Start of ENTRIES SHOWN

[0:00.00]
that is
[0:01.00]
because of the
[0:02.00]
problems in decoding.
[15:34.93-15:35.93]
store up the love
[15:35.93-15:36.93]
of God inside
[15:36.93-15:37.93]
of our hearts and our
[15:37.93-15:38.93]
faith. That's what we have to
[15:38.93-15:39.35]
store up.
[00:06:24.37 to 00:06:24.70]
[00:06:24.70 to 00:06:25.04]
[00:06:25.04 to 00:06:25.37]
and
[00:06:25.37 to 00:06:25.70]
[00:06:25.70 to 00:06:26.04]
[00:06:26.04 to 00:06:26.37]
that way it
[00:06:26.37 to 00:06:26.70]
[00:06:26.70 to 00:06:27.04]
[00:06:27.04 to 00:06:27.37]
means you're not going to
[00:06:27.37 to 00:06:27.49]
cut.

End of ENTRIES SHOWN

Your answer must be an exact copy of all the entries.

[0:00.00]
that is
[0:01.00]
because of the
[0:02.00]
problems in decoding.
[15:34.93-15:35.93]
store up the love
[15:35.93-15:36.93]
of God inside
[15:36.93-15:37.93]
of our hearts and our
[15:37.93-15:38.93]
faith. That's what we have to
[15:38.93-15:39.35]
store up.
[00:06:24.37 to 00:06:24.70]
[00:06:24.70 to 00:06:25.04]
[00:06:25.04 to 00:06:25.37]
and
[00:06:25.37 to 00:06:25.70]
[00:06:25.70 to 00:06:26.04]
[00:06:26.04 to 00:06:26.37]
that way it
[00:06:26.37 to 00:06:26.70]
[00:06:26.70 to 00:06:27.04]
[00:06:27.04 to 00:06:27.37]
means you're not going to
[00:06:27.37 to 00:06:27.49]
cut.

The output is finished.